OUC Made Significant Advancement in Tropical Ocean-Atmosphere Interactions and Climate Change Research

Prof. Zheng Xiaotong’s team at the Frontiers Science Center for Deep Ocean Multispheres and Earth System and the College of Oceanic and Atmospheric Sciences, in collaboration with international scholars, made important progress in the research of tropical ocean-atmosphere interactions and climate change, and proposed that wind-driven ocean circulation changes have important contributions to the spatial structure of tropical Pacific warming. The research outcome, titled “Historical changes in wind-driven ocean circulation drive pattern of Pacific warming”, was published in Nature Communications.


The sea surface temperature (SST) of the tropical Pacific Ocean plays an important role in regulating regional and global climate.

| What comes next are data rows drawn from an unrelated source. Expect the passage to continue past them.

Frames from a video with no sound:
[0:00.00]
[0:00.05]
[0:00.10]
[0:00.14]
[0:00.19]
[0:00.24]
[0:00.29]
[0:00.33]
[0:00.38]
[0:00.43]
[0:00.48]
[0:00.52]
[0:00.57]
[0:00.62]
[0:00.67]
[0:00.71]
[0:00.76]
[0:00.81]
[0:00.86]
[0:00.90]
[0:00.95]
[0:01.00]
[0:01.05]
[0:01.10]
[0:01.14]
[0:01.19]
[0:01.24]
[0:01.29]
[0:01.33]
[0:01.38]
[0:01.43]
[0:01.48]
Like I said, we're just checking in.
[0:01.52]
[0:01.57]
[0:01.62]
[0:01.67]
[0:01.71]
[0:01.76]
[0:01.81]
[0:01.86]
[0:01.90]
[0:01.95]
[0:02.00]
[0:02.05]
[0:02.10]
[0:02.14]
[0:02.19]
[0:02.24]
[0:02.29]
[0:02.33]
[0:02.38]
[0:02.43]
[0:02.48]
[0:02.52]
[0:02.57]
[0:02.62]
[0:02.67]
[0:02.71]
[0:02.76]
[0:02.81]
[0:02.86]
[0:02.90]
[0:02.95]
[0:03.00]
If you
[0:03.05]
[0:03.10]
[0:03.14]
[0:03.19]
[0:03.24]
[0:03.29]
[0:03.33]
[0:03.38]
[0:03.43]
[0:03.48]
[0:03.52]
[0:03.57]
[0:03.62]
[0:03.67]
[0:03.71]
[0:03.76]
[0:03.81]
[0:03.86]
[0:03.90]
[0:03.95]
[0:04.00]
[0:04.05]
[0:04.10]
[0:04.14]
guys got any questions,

The research shows that the vast majority of climate models consistently simulate SST warming in the Eastern Equatorial Pacific (EP), showing an El Niño-like warming pattern, while the observed SST trend shows cooling in the Central Equatorial Pacific (CP), sometimes referred to as a La Niña-like warming pattern. In particular, the recent tropical Pacific SST trends since 1958 show a more complex spatial structure than the typical El Niño-like or La Niña-like patterns, and the warming modes in the equatorial tropical Pacific have a warm-cold-warm tripolar substructure whose formation mechanism remains unclear.

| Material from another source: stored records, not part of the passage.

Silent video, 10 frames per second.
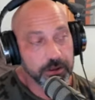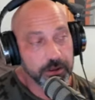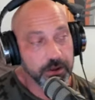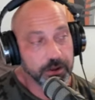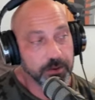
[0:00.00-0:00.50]

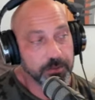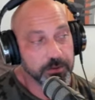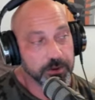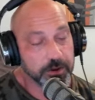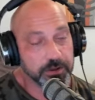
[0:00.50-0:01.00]
All
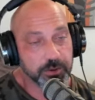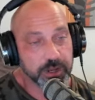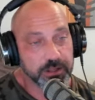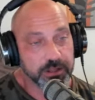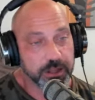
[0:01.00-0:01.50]
right, so we
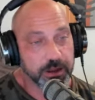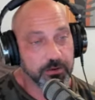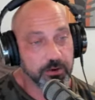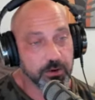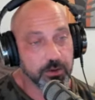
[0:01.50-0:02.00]
got
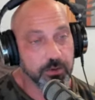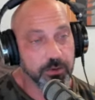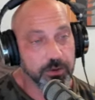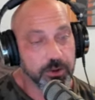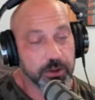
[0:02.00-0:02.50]
tarot.
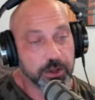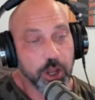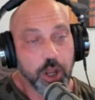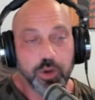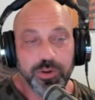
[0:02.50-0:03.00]

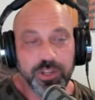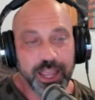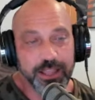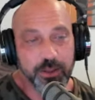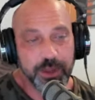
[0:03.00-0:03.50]
You into
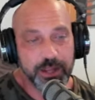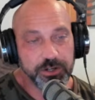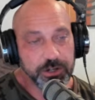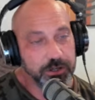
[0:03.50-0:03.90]
candle magic?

In the study, the complex warming structure observed in the tropical Pacific since 1958 is the result of multiple physical processes. Historical radiative forcing can cause warming in the subtropical northeast Pacific and extend into the equatorial western Pacific without causing wind-driven changes in ocean circulation. In contrast, changes in wind-driven ocean circulation lead to warming in the eastern equatorial Pacific Ocean. The warming in the eastern equatorial Pacific is mainly dominated by the ocean-dynamic processes of the wind-driven ocean circulation, while the atmospheric adjusting processes are weaker. Through further analysis of the ocean dynamic process, it is found that the eastern Pacific warming is driven by anomalous trans-equatorial winds, the main mechanism of which is the southward Ekman transport caused by the westerly wind anomaly at about 5°N north of the equator, and the further diffusion of the warm signals to the poles and western Pacific through the mean zonal and meridional circulation, rather than the adjustment of the ocean vertical progradation. 

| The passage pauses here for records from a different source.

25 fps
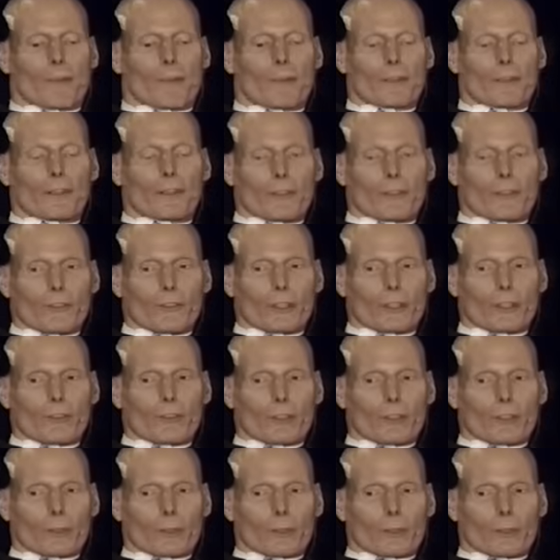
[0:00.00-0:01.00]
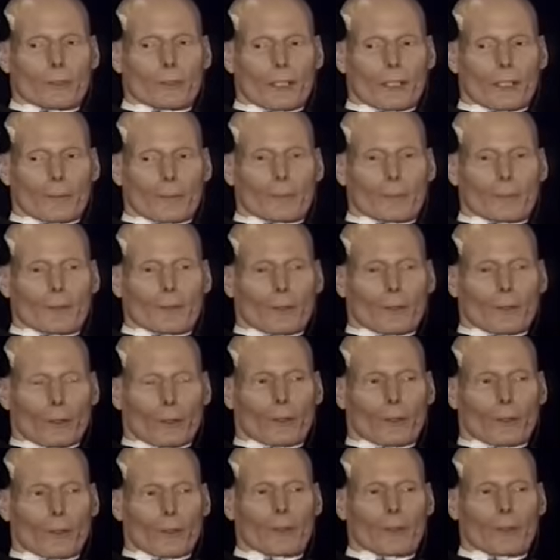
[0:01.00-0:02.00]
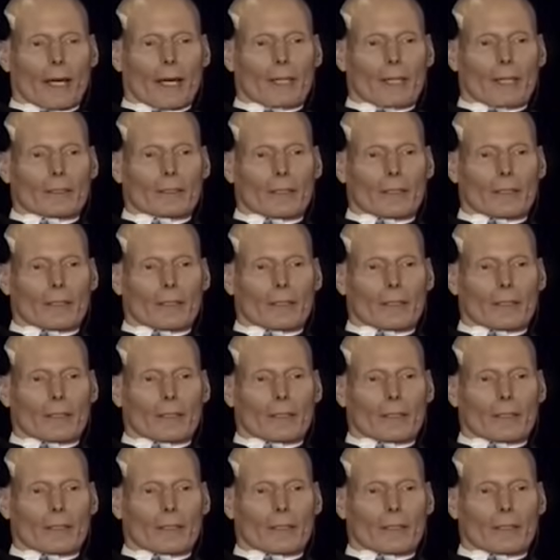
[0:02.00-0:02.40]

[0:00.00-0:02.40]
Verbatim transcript: to see someone up in a Lokomat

The findings of this research not only provide a new dynamic mechanism for understanding the spatial pattern of tropical Pacific warming in history, but also provide an important reference for predicting future climate change. It also highlights the shortcomings of existing climate models in capturing cooling signals in the central equatorial Pacific, pointing out the urgent need to improve simulations of equatorial ocean processes and ocean thermal structures.